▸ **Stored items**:
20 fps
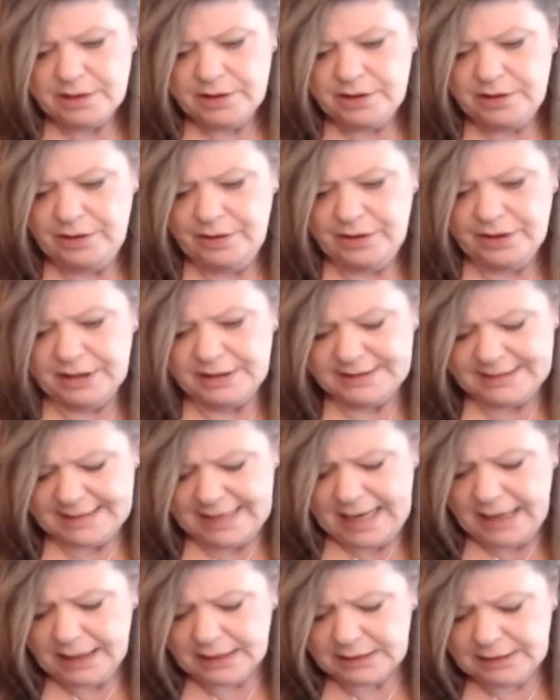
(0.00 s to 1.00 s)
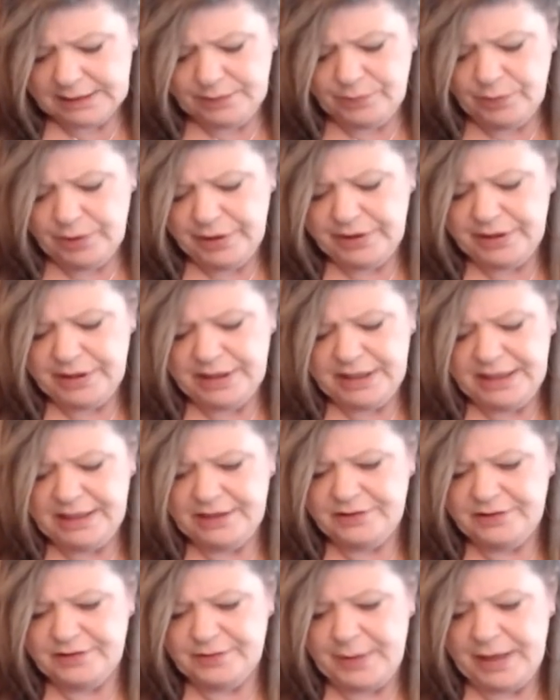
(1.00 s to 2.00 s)
You're exactly where you
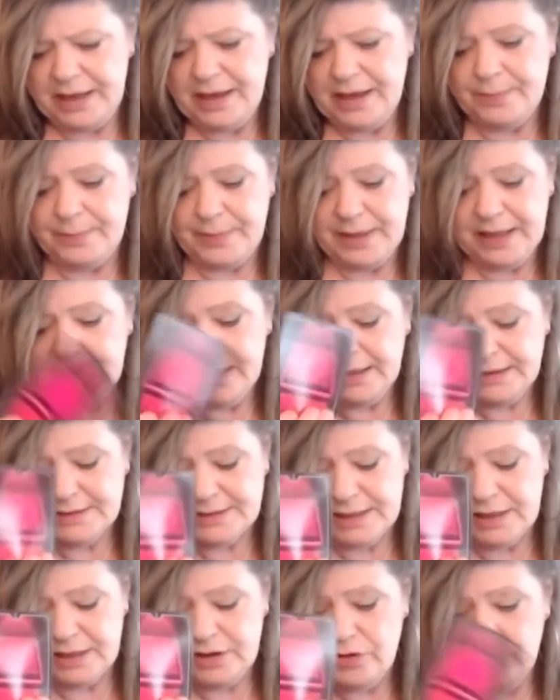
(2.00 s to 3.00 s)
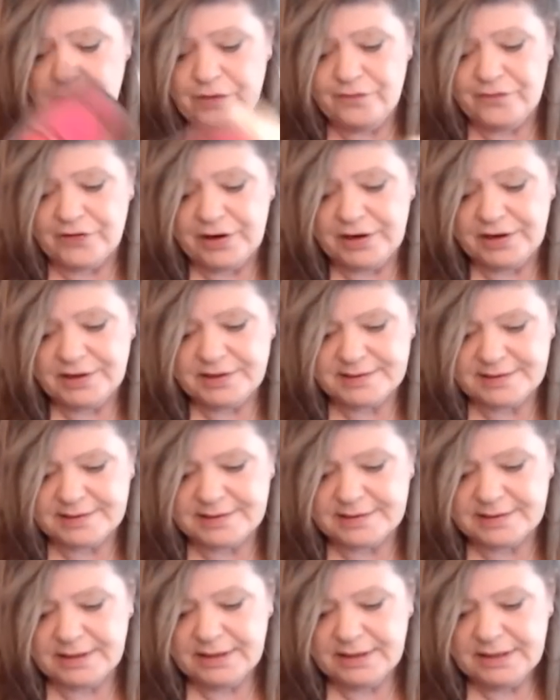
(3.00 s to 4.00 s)
need to be because the
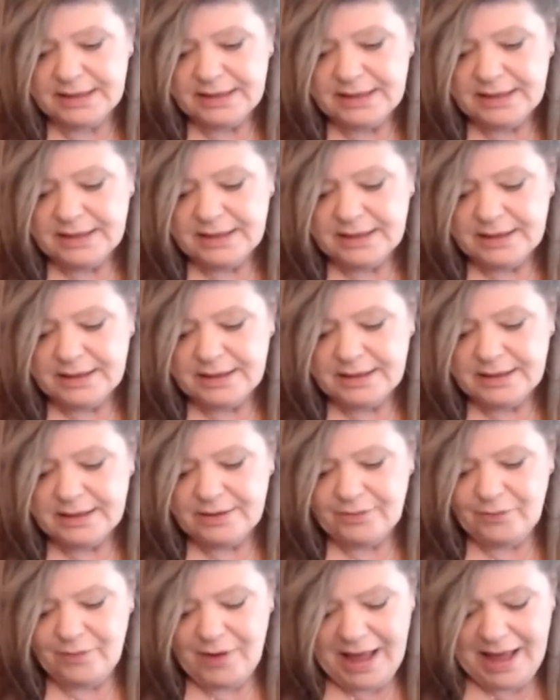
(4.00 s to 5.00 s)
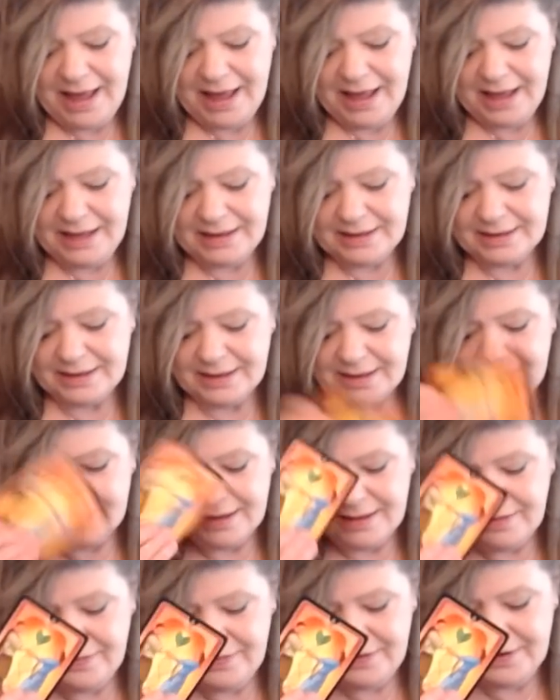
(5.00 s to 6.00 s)
universe, what?
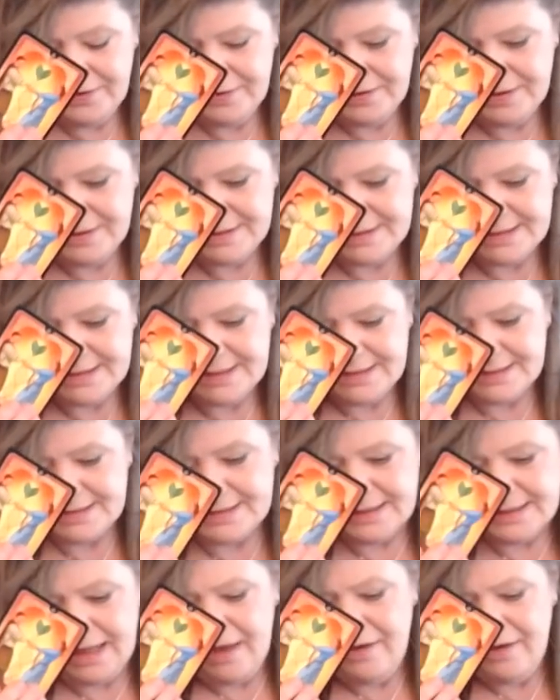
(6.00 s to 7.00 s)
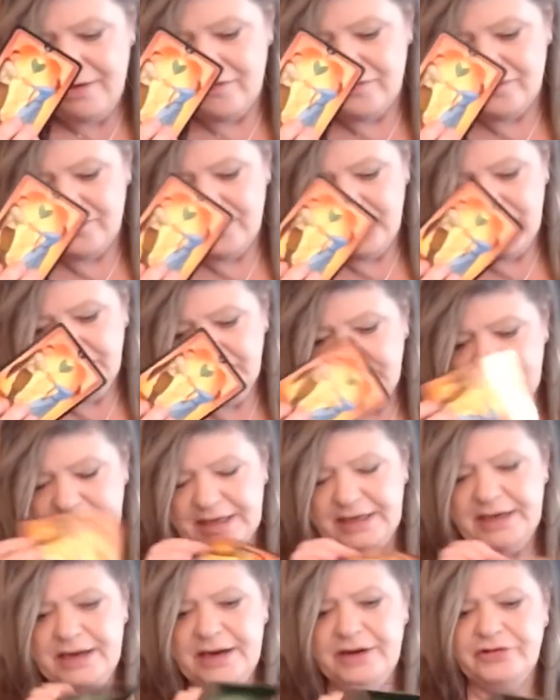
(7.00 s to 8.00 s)
There is this love,
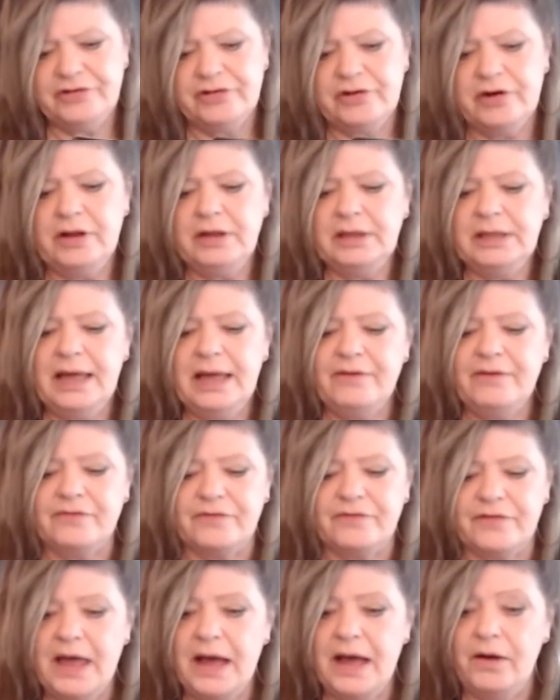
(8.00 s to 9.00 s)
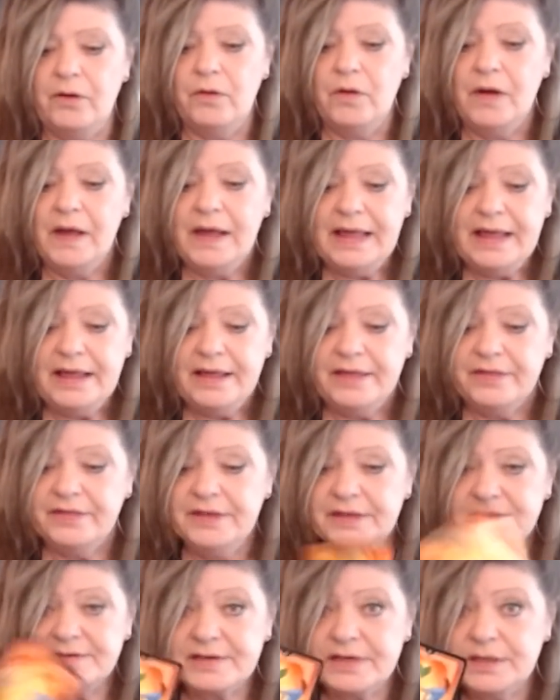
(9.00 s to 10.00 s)
unconditional love. Now,
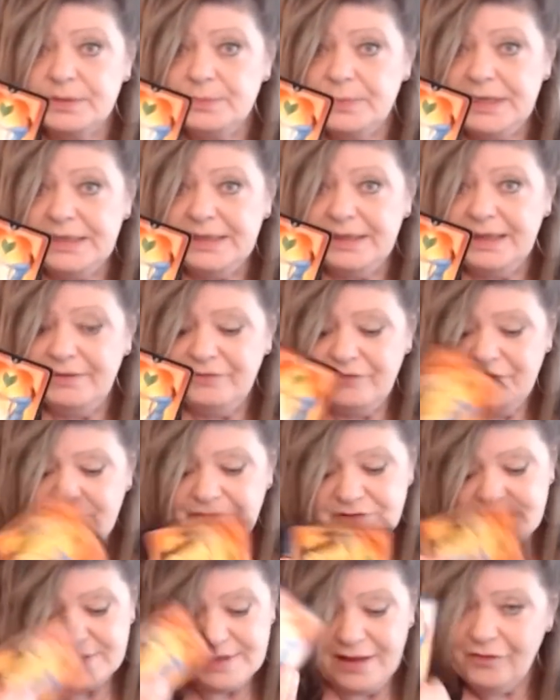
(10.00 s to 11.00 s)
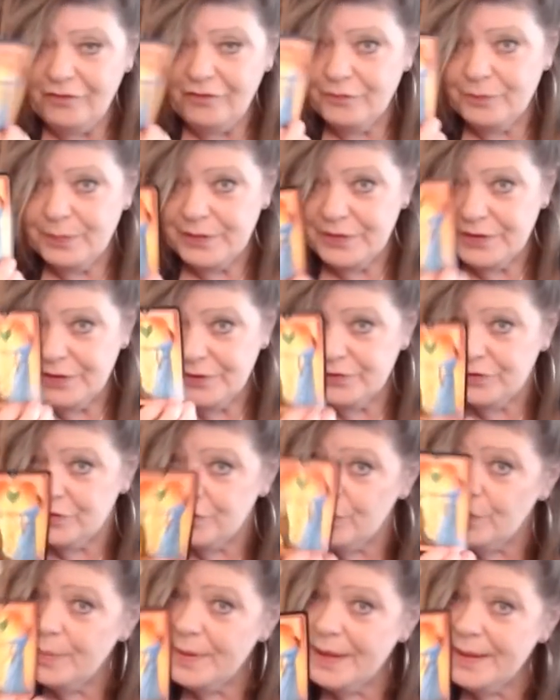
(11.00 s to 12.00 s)
this could be love of self, but there's
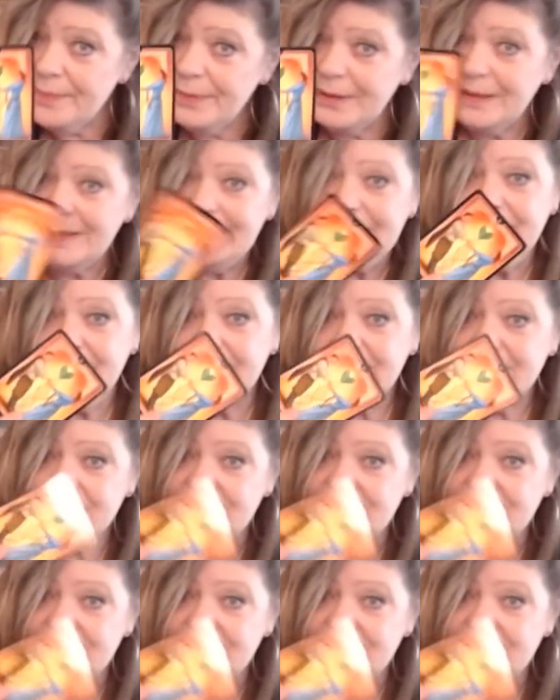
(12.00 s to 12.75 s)
two people in this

▸ **Task details**: Working from the records above, reproduce exactly the lines from the one with "(7.00 s to 8.00 s)" through the last line, without the pictures.

▸ **Answer box**:
(7.00 s to 8.00 s)
There is this love,
(8.00 s to 9.00 s)
(9.00 s to 10.00 s)
unconditional love. Now,
(10.00 s to 11.00 s)
(11.00 s to 12.00 s)
this could be love of self, but there's
(12.00 s to 12.75 s)
two people in this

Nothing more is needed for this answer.